Neither service really scores a clear lead here, but pCloud gets an edge for providing more features and also having them work better. On top of that, the ability to share files with a wider audience and receive files directly into your pCloud storage from other people makes pCloud just generally more useable.

Winner (Ease of Use): pCloud

The Verdict

It’s not often the case with online storage comparisons that one service manages to win every category, but pCloud has unquestionably done so in the competition against MEGA.

That doesn’t mean we wouldn’t recommend MEGA. If you just want free storage, MEGA is definitely offering you a good deal with 50GB free and no strings attached.

For paid accounts, pCloud offers better value than MEGA even when the price is somewhat higher, as with 500GB accounts with zero-knowledge encryption added. It’s 2TB plan is a comparative steal.

The exception is when 2TB isn’t enough. In this case, MEGA might be the better bet, with both 4TB and 8TB plans. pCloud does have an option that lets you select how much storage you need, but pricing can get expensive, fast. For most users, however, 2TB should be more than enough room to work with.

With faster transfer speeds, better reliability and more features, pCloud gets the win in this match.

Winner: pCloud

Thank you for reading our head-to-head comparison of pCloud vs MEGA. Don’t forget to leave your own thoughts on these two services in the comments below.

Starts from $ 399 monthly for 500 GB
(All Plans)

2 thoughts on “pCloud vs MEGA: Battle of the Zero-Knowledge Providers”

  1. “This is because the service claims to have both zero-knowledge encryption and file de-duplication capabilities in place. Both statements can’t reasonably be true.”

    It can be true :
    1/ Before uploading a file, calculate a hash.
    2/ Encrypt the file with its own hash.
    3/ Encrypt the hash with the user’s key (based on password).
    Done !
    The uploaded file is encrypted and can only be decyphered by it’s own hash. This hash can only be obtained with the user’s key.
    The same file uploaded by 2 distinct users will be saved encrypted only 1 time since the encryption is made with the same hash.

  2. Points taken about MEGA and I think they declare the disclosure thing probably because it is required by law to say that you’ll cooperate with authorities.

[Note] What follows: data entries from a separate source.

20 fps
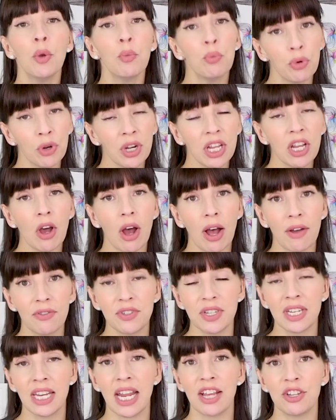pretty
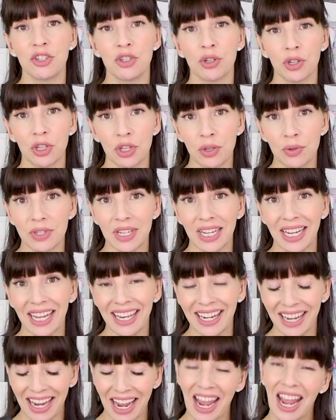often as you're using
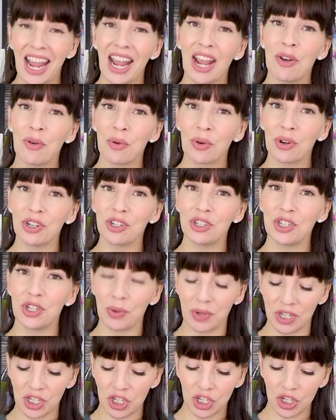it in order
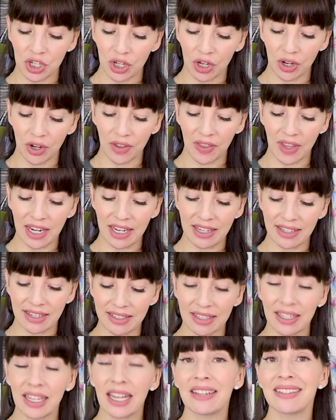to ensure that it
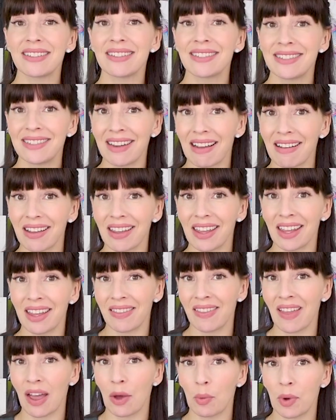doesn't get stuck
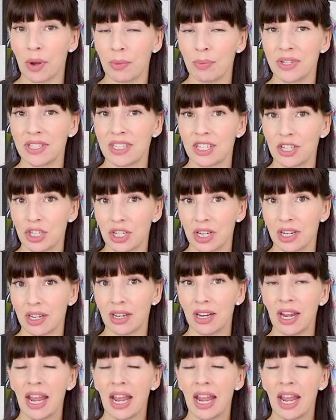in that one position.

    Data isn’t even stored in Swizerland. So your server-side encrypted data that pCloud holds keys to is stored in USA.

    pCloud has actually similar privacy policy statements that sound even weirder

    “7. Processing in the EU and the US
    Please be aware that your Personal Information and communications may be transferred to and maintained on servers or databases located outside your state, province or country. Please be advised that we process and store all information on secure servers in the United States and/or the European Union.

    This is necessary in order to process your Personal Information. The laws in the United States or the European Union may not be as protective of your privacy as those in your location.

    By using our Site or Services and submitting Personal Information via the Site, you agree to this collection, use, transfer, and disclosure of your Personal Information and that such collection, use, transfer, and disclosure shall be governed by applicable laws in the United States and the European Union.”